Starting Your Own Private Practice
Instructors: Shirley Bonney, LICSW, and Karen Hansen, LICSW
Sessions: Four Tuesdays
Time: 7-8:30 pm
Dates: February 12, 26, March 11 and 25, 2008
Location: 1507 Western Avenue, Suite 603; Seattle
Course size: Maximum 8 participants
Course fee: $120 for members, $130 for nonmembers
CE Credits: 6 hours
Requirements: Considering starting or just starting private practice
Registration: Shirley Bonney, 206-264-5001 or shirleybonney@hotmail.com
This seminar is designed to help participants assess their readiness for private practice and focus on the steps necessary to move toward establishing a successful practice. Topics that will be included go from the pragmatic (i.e. finding an office, getting on insurance panels, malpractice insurance, bookkeeping, methods for billing) to clinical dilemmas around boundaries, medication consultations, fee setting, anxiety related to uncertain income; as well as networking, marketing, ways to develop ongoing support and consultation.
Shirley Bonney has over 30 years of experience as a clinical social worker. She completed her MSW at the University of Kansas in 1974, followed by a post-graduate fellowship at the Menninger School of Mental Health Sciences. Shirley is past president of the WSSCSW and the current chair of the Professional Development Committee.
Karen Hansen has over 22 years of experience as a clinical social worker. She received her MSW from the University of Washington in 1976. She offers in-depth psychotherapy to adults, adolescents, and couples. Karen is the Chairperson of the New Professional Program for the WSSCSW.
Shirley and Karen have taught many topics over the course of their careers, and are excited to offer their experience to those wanting to start a private practice.
Somatic Transformation
Instructor: Sharon A. Stanley, Ph.D.
Sessions: Two Saturdays
Time: 10 – 4:00pm
Dates: February 16 & 23
Location: 6172 Old Mill Rd.

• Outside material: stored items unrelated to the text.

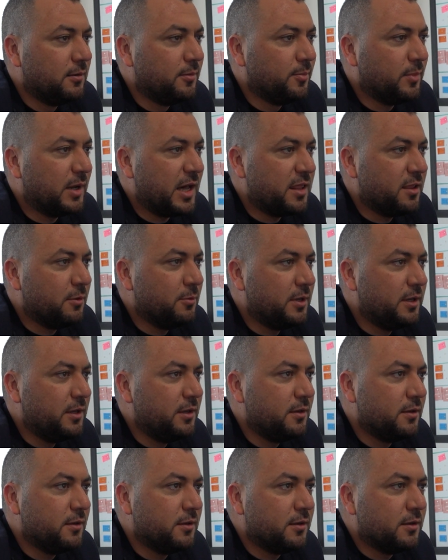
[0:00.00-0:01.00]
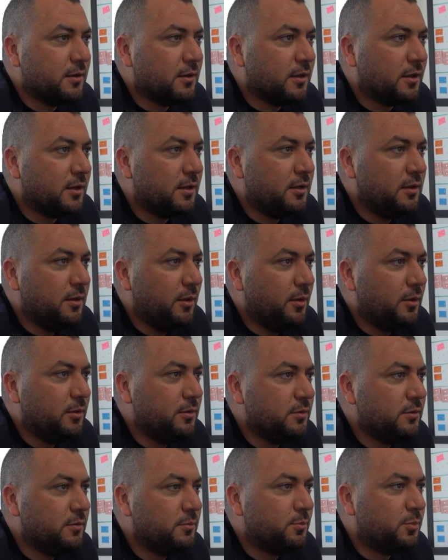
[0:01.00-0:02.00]
By the way, I
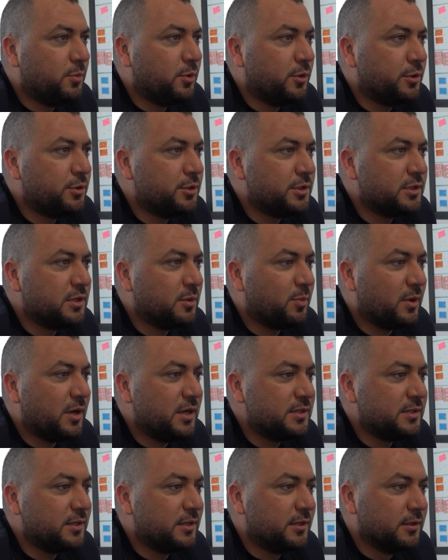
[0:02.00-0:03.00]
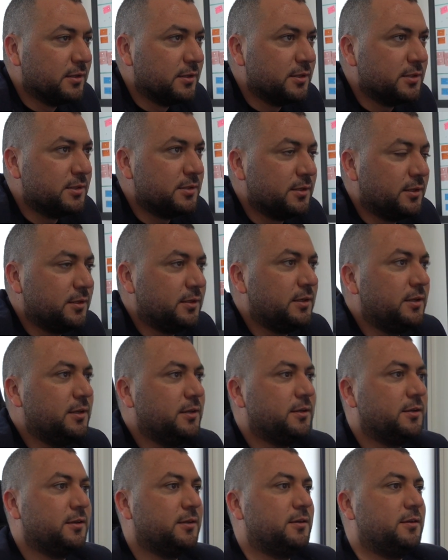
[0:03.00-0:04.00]
purchased a bicycle yesterday,
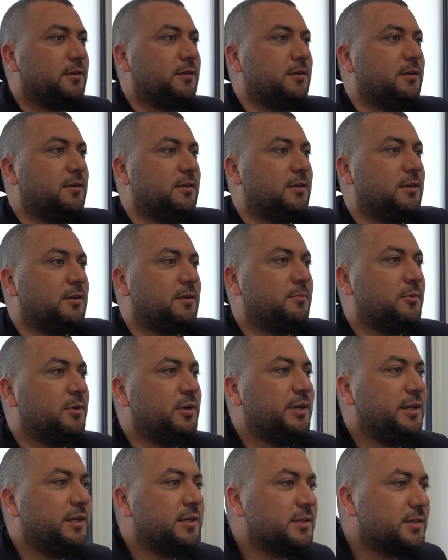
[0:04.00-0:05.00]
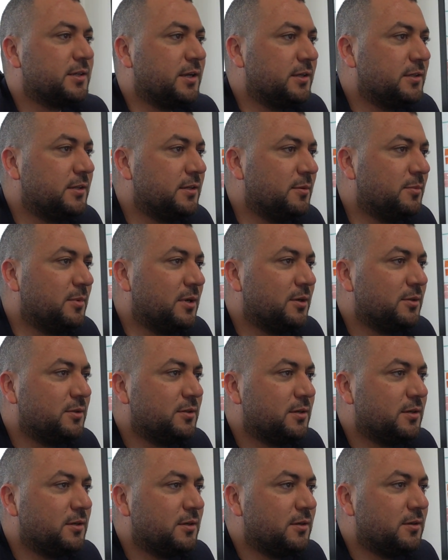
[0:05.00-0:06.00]
and I'm really excited
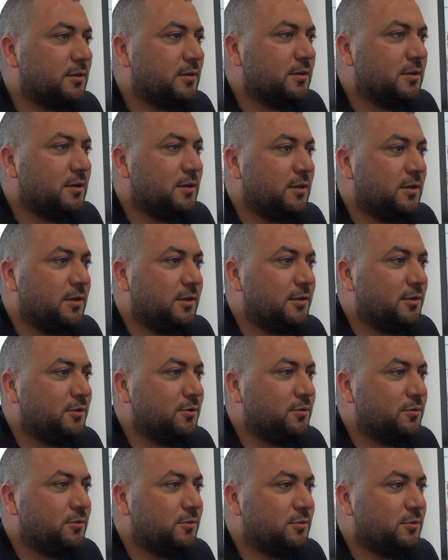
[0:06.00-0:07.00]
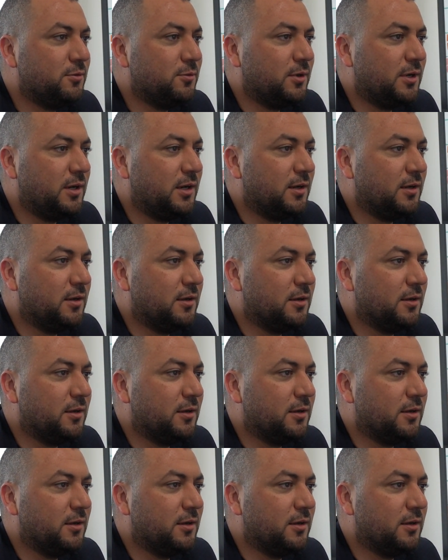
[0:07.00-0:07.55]
about touring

Bainbridge Island, WA 98110
Course Size: 25
Course Fee: $200
Continuing Education credits: 10
Requirements: Open to all clinician levels
Registration: Sharon Stanley, 206-780-2205
An innovative approach to the treatment of anxiety, depression, posttraumatic stress and addictions.

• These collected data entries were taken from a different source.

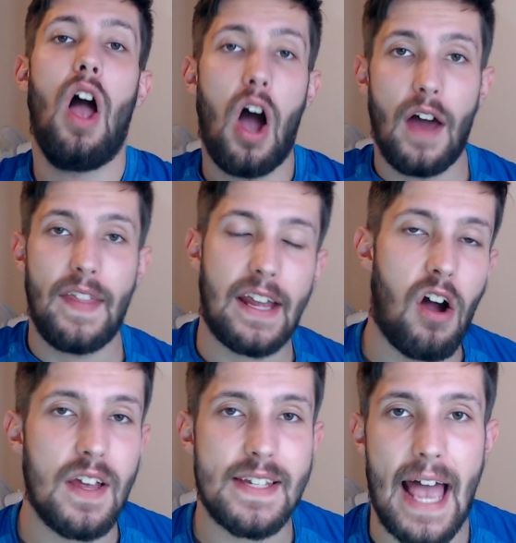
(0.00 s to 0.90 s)
Hi there
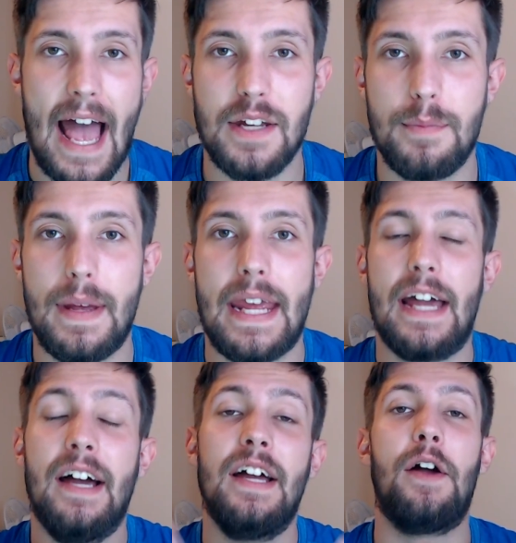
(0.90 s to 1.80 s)
guys, Adam
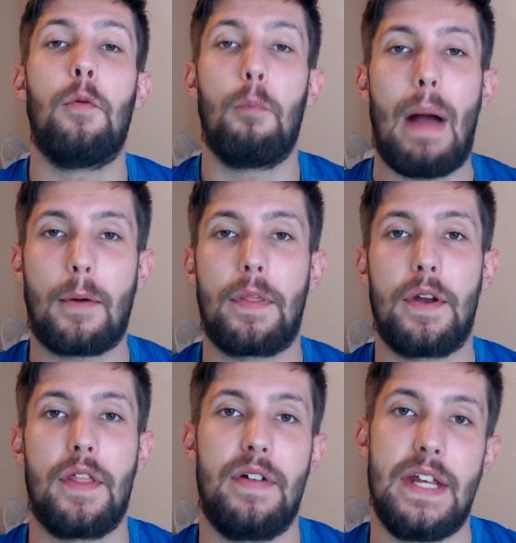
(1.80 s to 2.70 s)
here, back with
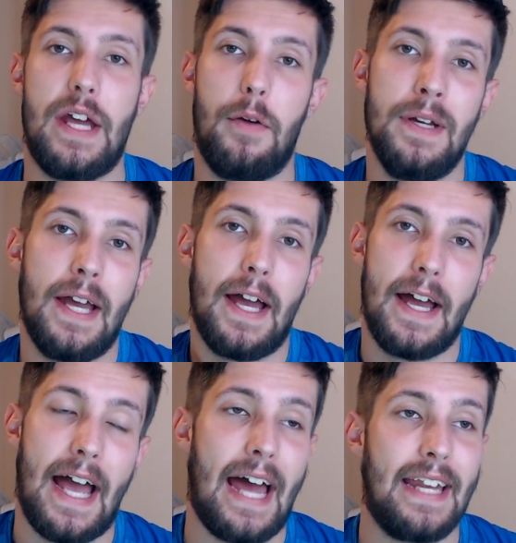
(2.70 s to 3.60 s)
another video,
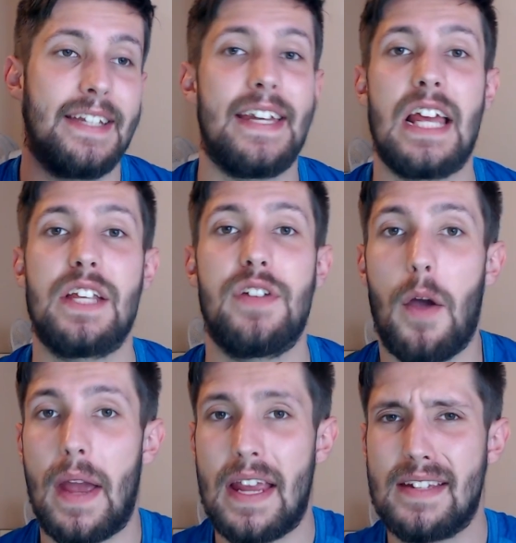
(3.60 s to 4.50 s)
and today's
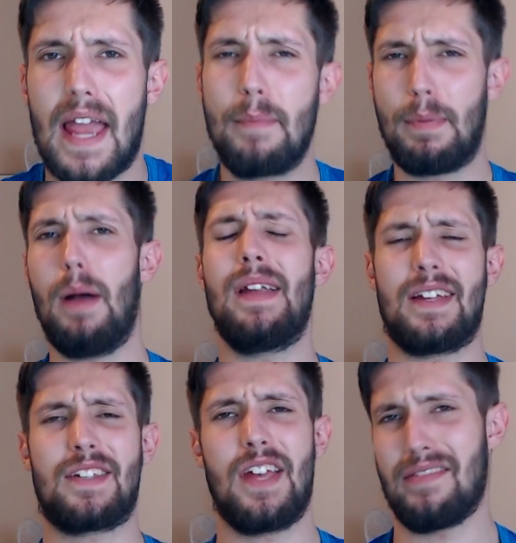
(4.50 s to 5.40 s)
video is a
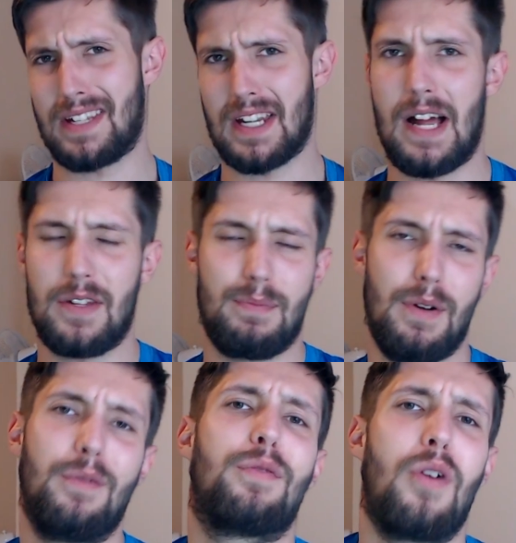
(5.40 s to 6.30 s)
public service
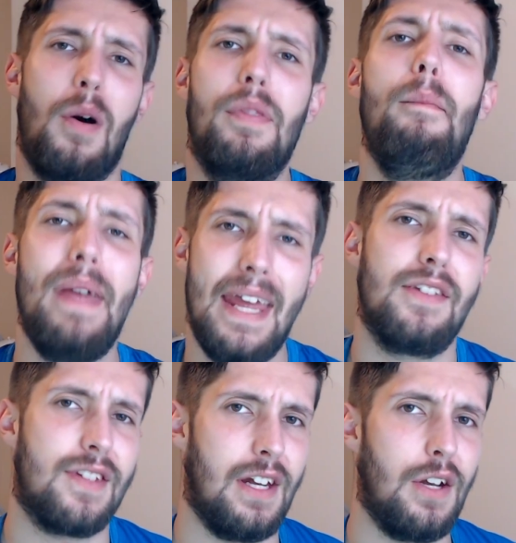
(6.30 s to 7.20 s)
announcement from The
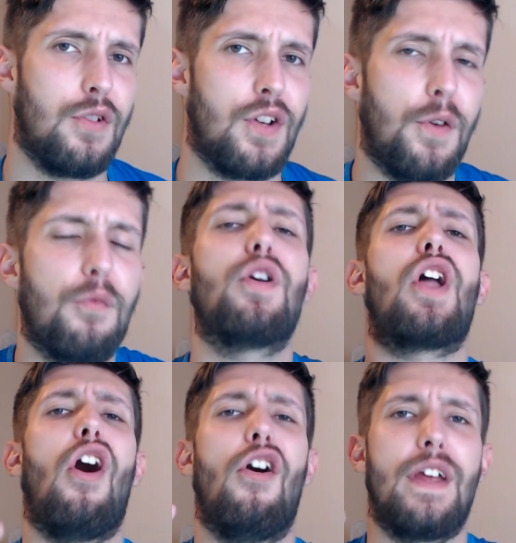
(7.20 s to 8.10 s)
Beard Solution
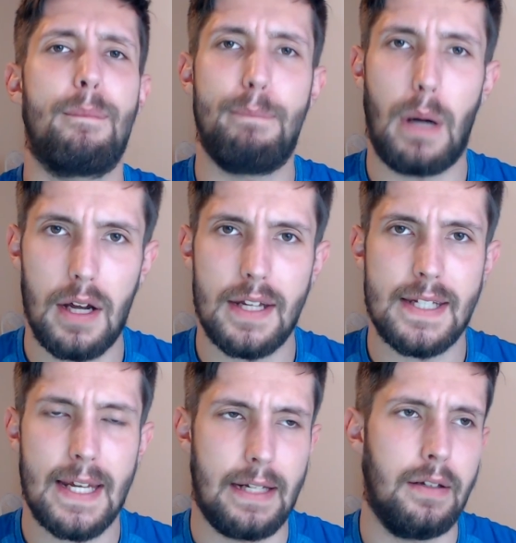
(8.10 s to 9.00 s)
regarding
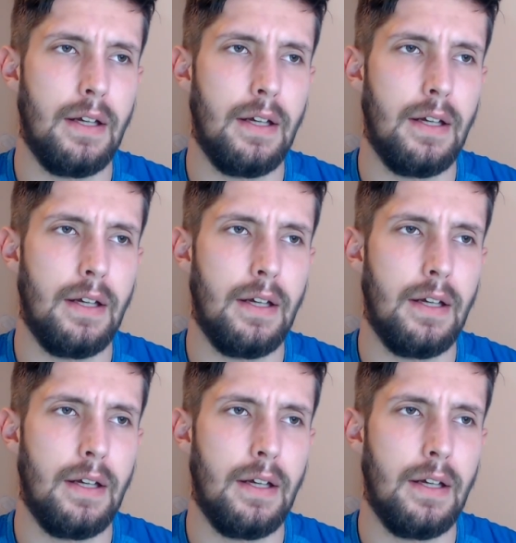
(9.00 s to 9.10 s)
biotin.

Sharon Stanley, Ph.D. is a psychotherapeutic trauma specialist, educator and consultant with over 30 years of international experience with individuals and health care professionals working to transform the effects of physical, emotional, mental and spiritual trauma.

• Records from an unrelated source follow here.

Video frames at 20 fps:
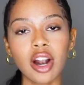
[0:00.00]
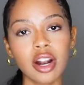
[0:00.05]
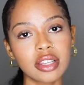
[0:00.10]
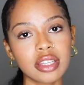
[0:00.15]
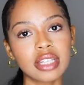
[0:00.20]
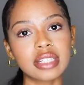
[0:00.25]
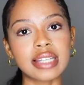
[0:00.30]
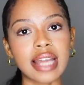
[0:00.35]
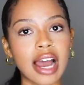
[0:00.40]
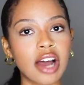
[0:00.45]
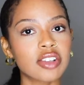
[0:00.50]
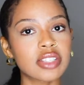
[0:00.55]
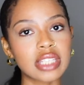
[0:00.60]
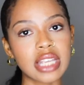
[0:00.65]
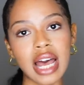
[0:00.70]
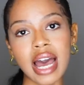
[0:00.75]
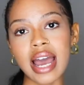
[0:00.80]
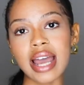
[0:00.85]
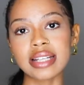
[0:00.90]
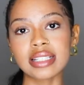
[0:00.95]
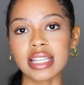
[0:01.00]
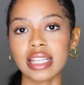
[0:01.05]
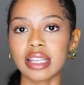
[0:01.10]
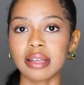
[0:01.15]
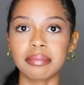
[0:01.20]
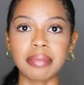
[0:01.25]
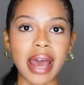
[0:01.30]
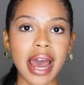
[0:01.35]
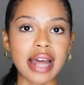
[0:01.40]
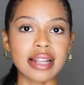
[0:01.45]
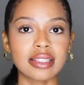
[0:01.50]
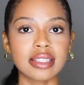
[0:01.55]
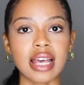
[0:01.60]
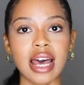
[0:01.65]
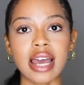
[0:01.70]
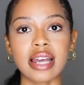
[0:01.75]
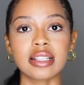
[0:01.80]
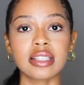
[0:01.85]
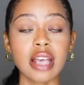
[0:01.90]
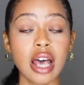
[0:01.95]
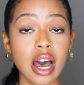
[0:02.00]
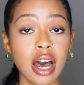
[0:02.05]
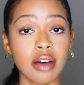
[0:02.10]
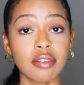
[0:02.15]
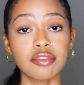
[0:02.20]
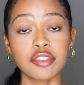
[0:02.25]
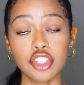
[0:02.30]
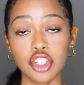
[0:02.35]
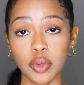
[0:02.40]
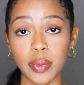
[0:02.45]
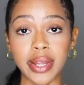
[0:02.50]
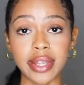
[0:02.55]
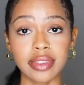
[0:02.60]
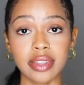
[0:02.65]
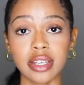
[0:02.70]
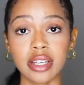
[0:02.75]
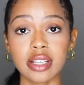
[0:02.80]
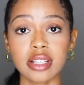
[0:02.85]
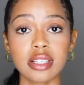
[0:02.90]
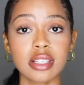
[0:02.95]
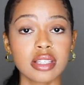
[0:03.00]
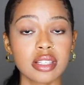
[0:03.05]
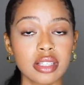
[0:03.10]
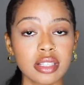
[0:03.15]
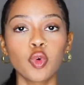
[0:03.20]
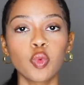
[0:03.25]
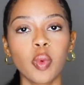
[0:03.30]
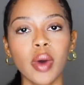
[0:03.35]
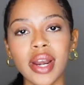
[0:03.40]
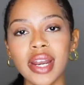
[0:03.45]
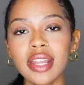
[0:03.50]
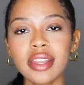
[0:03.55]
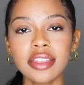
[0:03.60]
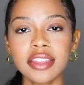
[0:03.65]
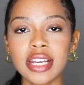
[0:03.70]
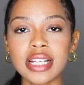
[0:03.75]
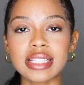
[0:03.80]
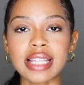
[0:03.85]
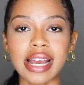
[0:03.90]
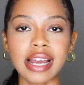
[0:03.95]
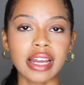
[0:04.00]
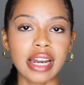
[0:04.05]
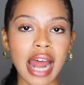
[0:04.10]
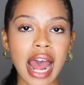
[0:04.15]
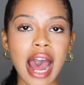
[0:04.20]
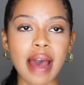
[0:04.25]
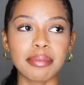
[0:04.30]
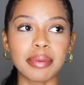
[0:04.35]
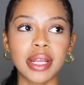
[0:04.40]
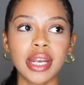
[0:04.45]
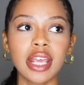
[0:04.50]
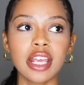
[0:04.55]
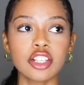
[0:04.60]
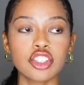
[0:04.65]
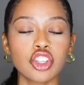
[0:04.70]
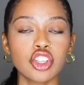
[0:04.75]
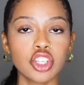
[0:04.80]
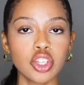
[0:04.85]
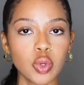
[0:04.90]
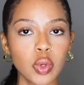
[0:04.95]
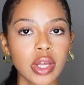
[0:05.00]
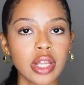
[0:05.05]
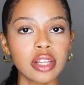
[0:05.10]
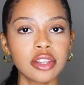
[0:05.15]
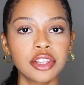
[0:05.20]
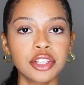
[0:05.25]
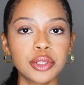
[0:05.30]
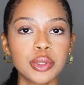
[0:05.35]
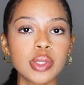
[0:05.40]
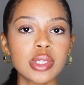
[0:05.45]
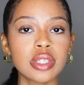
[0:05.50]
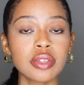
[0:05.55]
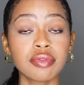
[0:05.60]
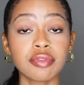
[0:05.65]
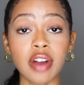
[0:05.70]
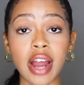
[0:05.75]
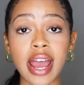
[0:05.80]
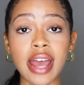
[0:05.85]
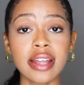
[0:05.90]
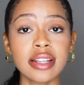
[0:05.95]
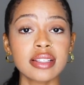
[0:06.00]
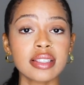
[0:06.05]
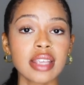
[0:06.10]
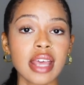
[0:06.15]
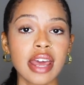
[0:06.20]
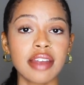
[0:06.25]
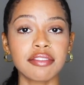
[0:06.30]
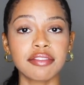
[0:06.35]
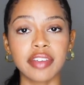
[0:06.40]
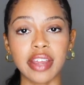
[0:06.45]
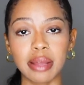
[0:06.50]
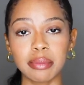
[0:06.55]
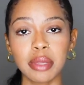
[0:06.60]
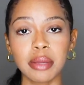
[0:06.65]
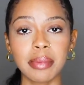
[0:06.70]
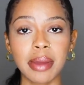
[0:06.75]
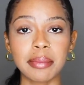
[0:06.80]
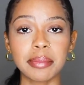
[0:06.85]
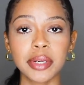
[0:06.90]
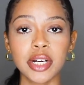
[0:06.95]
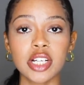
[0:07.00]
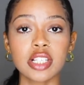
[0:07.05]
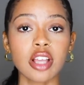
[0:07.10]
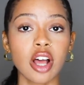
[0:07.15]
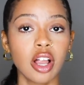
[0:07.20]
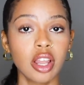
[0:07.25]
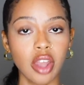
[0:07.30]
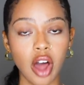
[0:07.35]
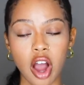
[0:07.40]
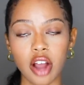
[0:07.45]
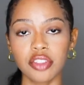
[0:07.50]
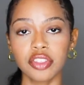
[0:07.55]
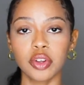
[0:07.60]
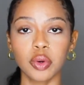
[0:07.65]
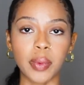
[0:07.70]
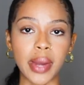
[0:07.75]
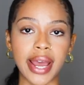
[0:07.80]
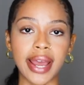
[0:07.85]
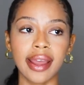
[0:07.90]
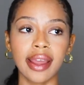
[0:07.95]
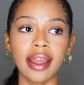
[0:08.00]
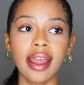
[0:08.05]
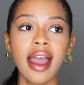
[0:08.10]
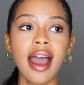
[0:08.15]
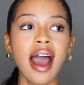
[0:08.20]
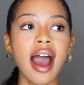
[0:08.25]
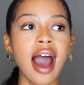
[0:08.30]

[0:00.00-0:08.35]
are the downsides and the bad sides of doing this? One of the things that could happen is you could lose friends and family members along the way.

In her career, Dr. Stanley has combined a private practice of psychotherapy with University graduate level instruction in neurobiological and somatic approach to trauma resolution. As senior faculty member of a non-profit international trauma organization, Dr. Stanley developed curriculum and taught somatic psychotherapy to First Nations and other professionals in Canada, psychiatrist and psychologists in Israel and professionals throughout the United States.